EXERCISE DESCRIPTION:
Starting at the line that contains "[0:04.00-0:05.00]", retype each line to the end of the listing below. Include both ends, but not the pictures.

MATERIAL FOR THIS TASK:

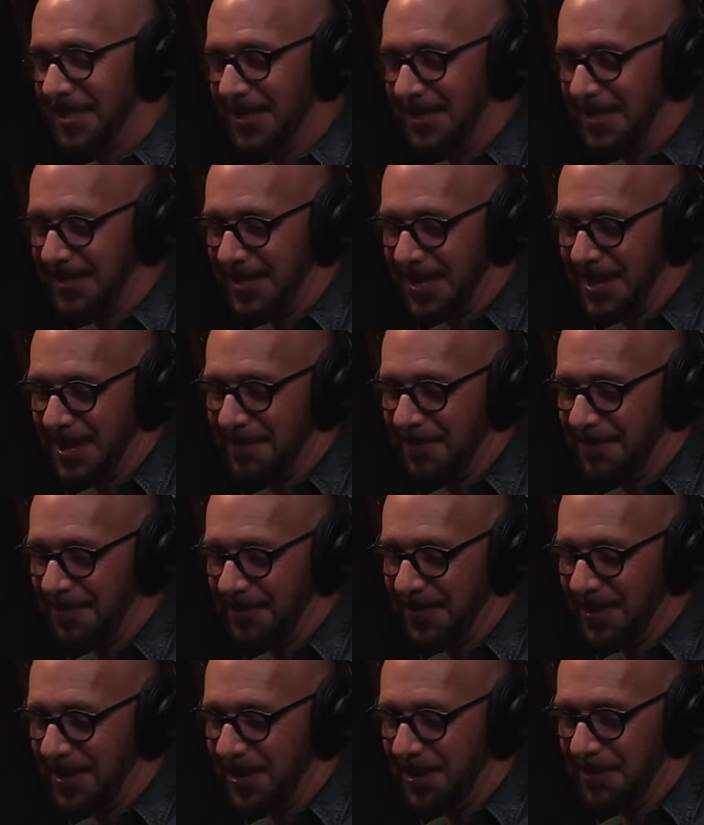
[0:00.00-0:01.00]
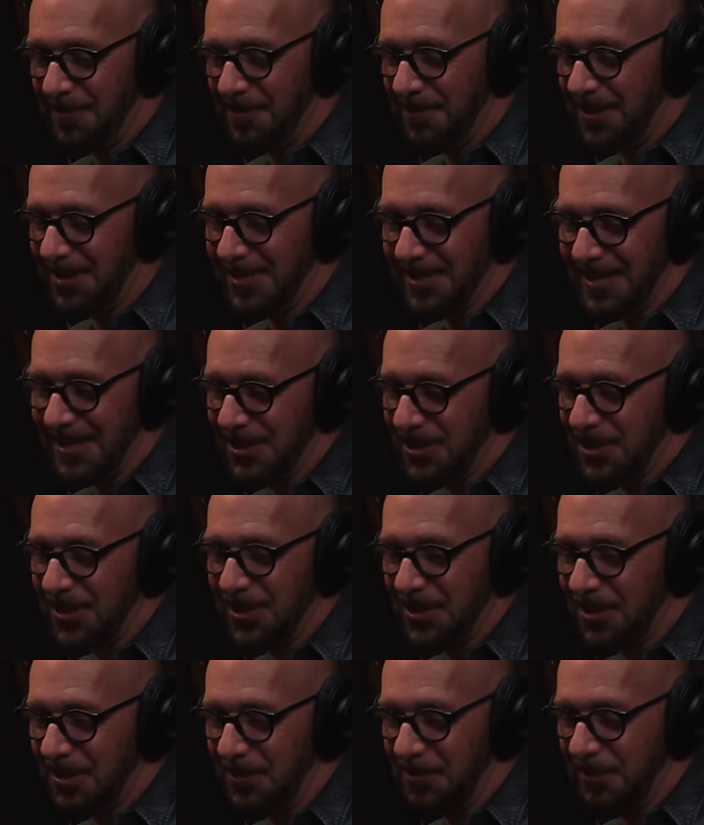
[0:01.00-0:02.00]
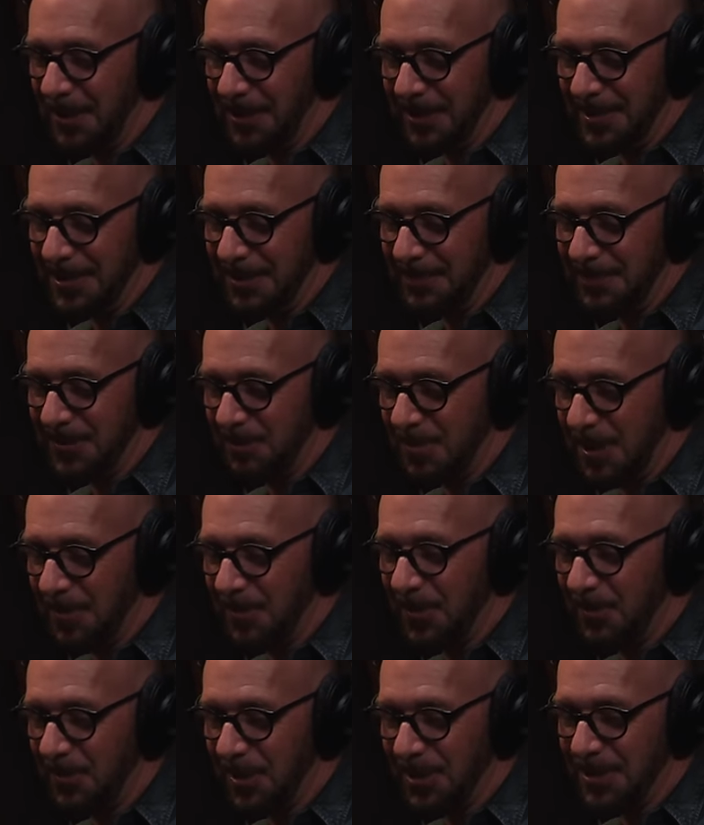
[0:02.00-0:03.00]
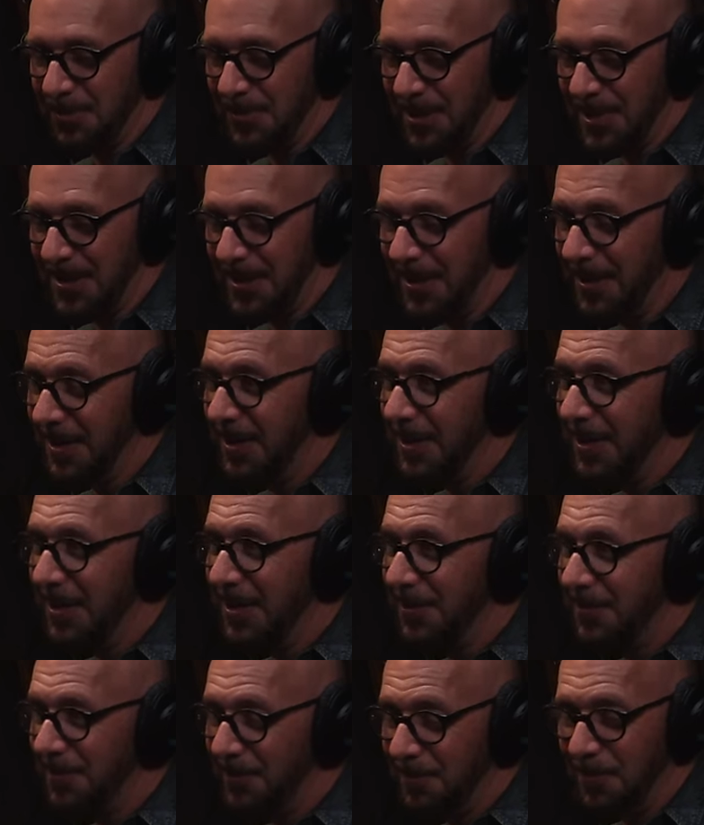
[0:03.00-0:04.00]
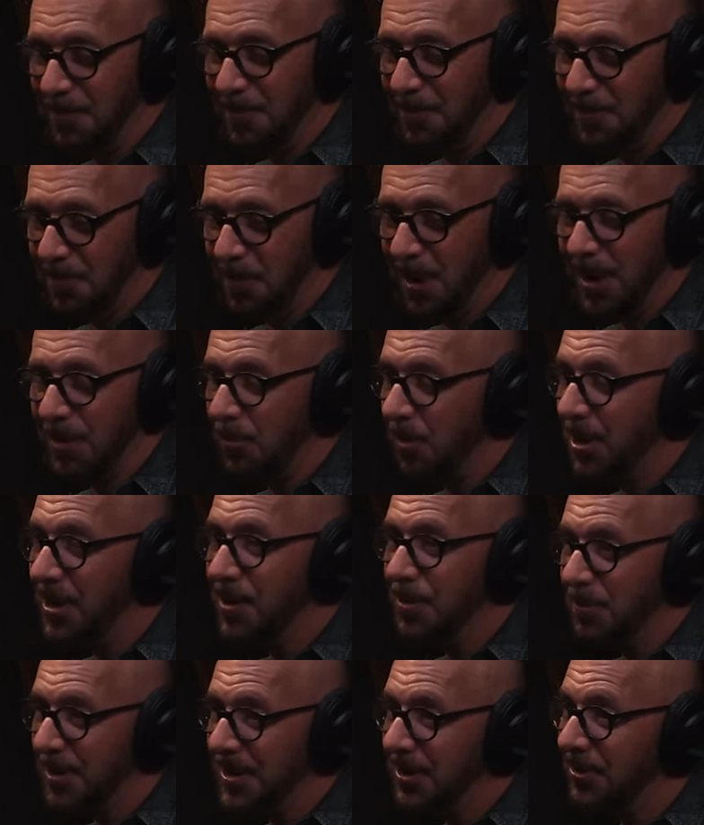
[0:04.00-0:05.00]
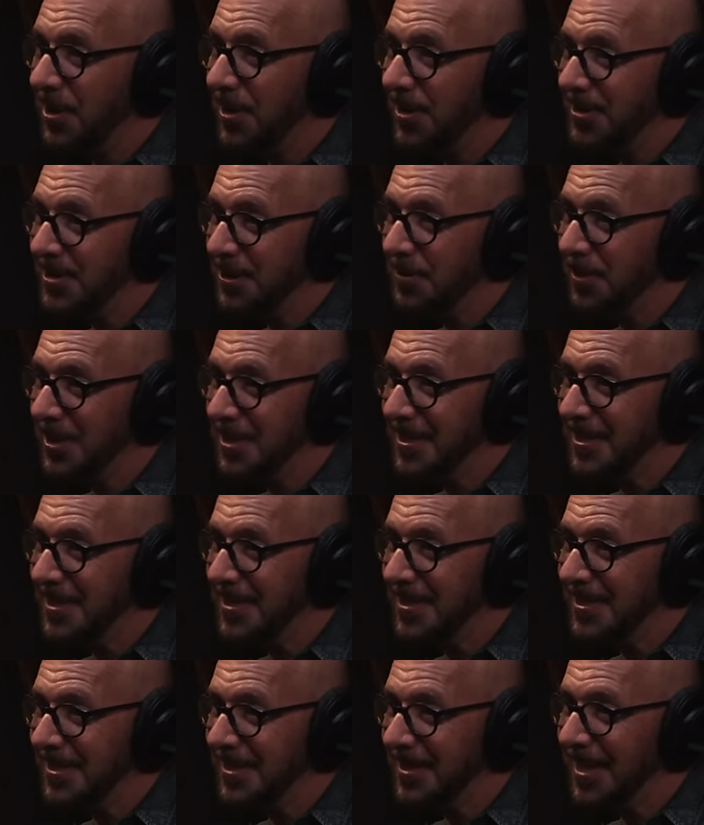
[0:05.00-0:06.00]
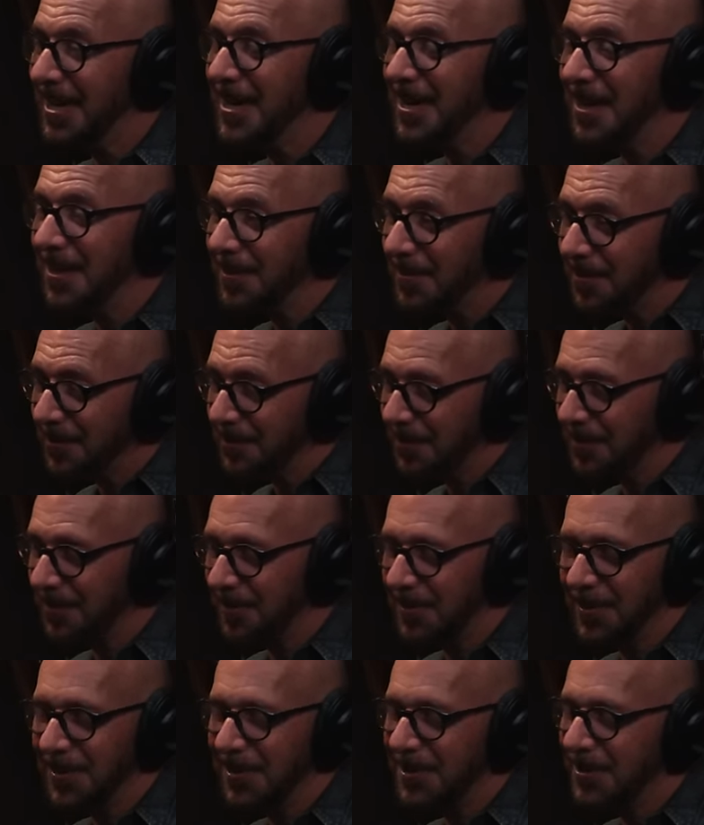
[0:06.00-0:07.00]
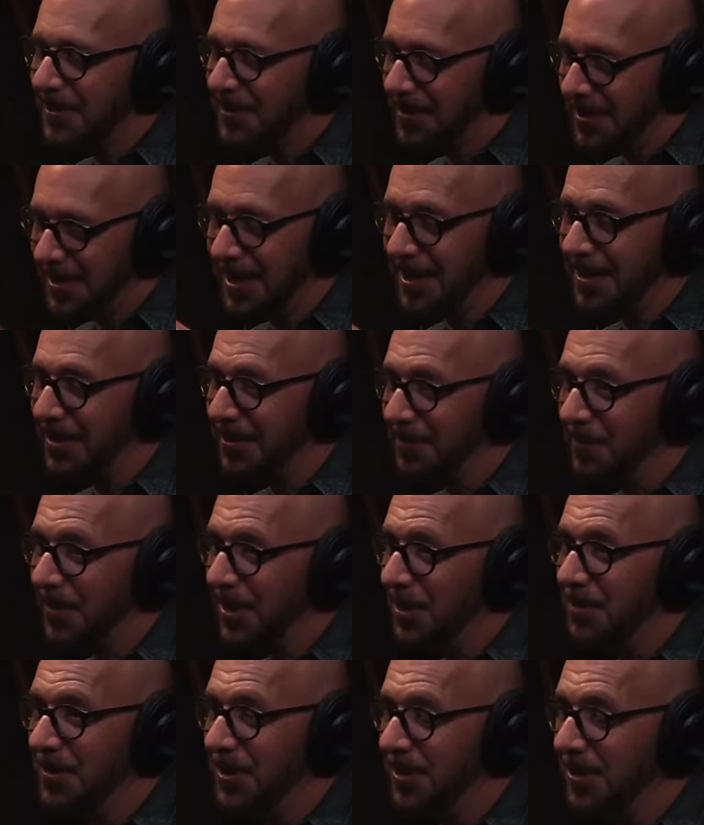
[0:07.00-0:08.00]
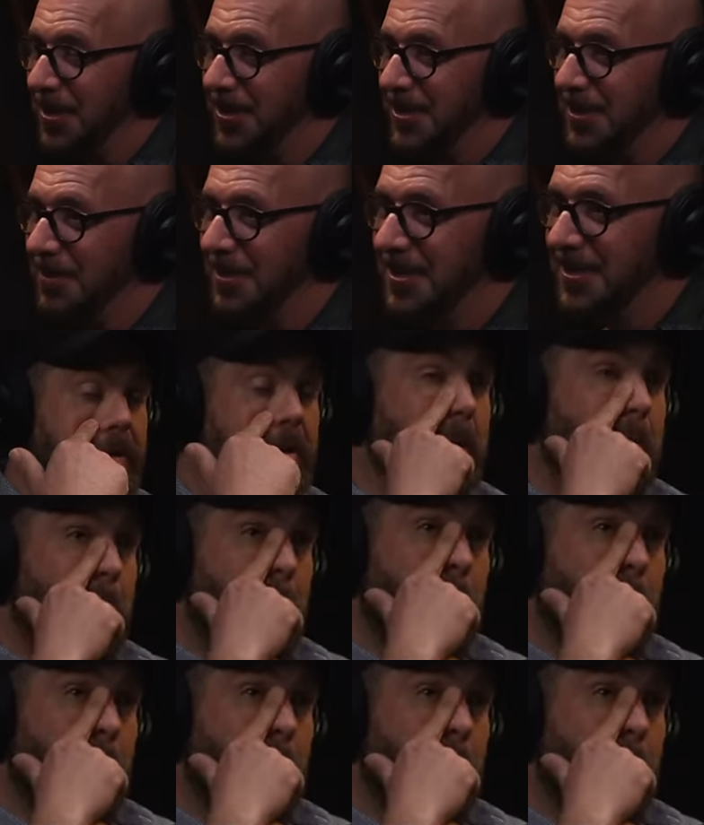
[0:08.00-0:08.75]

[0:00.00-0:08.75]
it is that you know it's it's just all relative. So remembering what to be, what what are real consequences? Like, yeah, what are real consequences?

RESULT BELOW:
[0:04.00-0:05.00]
[0:05.00-0:06.00]
[0:06.00-0:07.00]
[0:07.00-0:08.00]
[0:08.00-0:08.75]

[0:00.00-0:08.75]
it is that you know it's it's just all relative. So remembering what to be, what what are real consequences? Like, yeah, what are real consequences?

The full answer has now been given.